Studies have shown promising survival with the use of Extended Temozolomide (E-TMZ) as compared to Conventional six cycles of Temozolomide (C-TMZ) in malignant gliomas; however, the reports are mostly limited to retrospective studies with significant bias [18,19].
Our study demonstrated that the number of adjuvant chemotherapy cycles had a significant impact on both median PFS and OS. The median PFS in patients receiving < 6 cycles of chemotherapy was 7 months (95% CI,5.842-8.158) vs 12 months (95% CI, 6.979-17.021) in patients receiving ≥ 6 cycles of chemotherapy (P=0.025). Therefore, even in elderly patients extended regimen of temozolomide inferred a positive impact on survival if tolerated.

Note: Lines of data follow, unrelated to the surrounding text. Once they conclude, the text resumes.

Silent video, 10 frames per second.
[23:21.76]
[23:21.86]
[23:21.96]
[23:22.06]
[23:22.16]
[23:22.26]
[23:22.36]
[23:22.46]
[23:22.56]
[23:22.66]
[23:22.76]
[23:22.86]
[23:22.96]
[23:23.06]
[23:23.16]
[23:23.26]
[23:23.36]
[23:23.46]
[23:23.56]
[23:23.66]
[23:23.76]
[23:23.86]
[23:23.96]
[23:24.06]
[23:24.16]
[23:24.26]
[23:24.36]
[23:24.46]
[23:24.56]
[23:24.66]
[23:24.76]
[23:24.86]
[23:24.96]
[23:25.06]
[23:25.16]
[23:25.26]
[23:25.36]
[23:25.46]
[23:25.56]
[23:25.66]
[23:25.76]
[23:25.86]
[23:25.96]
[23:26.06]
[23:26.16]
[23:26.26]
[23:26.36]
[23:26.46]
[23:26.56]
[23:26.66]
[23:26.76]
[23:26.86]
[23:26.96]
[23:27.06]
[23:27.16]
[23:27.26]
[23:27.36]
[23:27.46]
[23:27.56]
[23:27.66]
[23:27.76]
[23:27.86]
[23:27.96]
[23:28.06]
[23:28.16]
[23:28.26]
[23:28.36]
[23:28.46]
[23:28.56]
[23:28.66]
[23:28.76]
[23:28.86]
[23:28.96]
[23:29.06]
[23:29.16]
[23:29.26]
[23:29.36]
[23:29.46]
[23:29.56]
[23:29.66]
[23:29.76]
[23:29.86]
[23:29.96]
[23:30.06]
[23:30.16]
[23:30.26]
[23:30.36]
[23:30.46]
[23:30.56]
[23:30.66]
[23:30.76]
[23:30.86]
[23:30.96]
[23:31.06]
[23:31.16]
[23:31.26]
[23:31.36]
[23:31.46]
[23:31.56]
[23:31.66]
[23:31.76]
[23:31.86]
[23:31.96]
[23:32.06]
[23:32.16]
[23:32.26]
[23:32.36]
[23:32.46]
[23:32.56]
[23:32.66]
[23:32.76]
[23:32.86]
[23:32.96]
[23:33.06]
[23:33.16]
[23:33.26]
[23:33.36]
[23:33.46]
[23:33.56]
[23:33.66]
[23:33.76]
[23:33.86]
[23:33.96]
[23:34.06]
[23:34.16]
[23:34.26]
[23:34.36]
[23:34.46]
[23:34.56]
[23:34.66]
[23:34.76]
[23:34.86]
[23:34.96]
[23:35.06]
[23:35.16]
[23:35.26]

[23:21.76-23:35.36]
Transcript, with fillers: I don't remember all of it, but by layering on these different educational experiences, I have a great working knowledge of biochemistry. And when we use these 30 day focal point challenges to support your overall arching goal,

In the present study the fractionation of radiotherapy showed OS in the conventional radiotherapy group (14 months (95% CI, 9.787-180213) vs 9 months (95% CI, 6.009-11.991) in hypofractionation group. (P= 0.005)). In further analysis of patients receiving conventional fractionation, the median OS is much improved in the < 70 age group (15 months vs 11 months, P = 0.176) and ≥ 2 PS group (15 months vs 6 months, P= 0.629). Roa et al. conducted a randomized controlled trial comparing standard radiotherapy (60 Gy/30 Fr) with hypofractionated radiotherapy (40 Gy/15 Fr) for 100 postsurgical patients with GBM aged ≥60 years. OS between conventional RT and Hypofractionated RT (5.1 and 5.6 months, respectively) was not significantly different, also no difference was noted in KPS, but steroid use was more frequent in the conventional RT.8 Minniti et al. retrospectively studied patients with GBM aged ≥65 years treated with conventional RT (60 Gy/30 Fr) versus hypofractionated RT (40 Gy/15 Fr) both with concomitant and adjuvant TMZ. Median OS and PFS did not differ between the two treatment arms (12 and 5.6 months for conventional RT, and 12.5 and 6.7 months for hypofractionated RT, respectively). However, conventional RT with TMZ was associated with a significant increase in grade 2 and 3 neurological toxicity, decreased kPS scores, and high steroid requirement [20].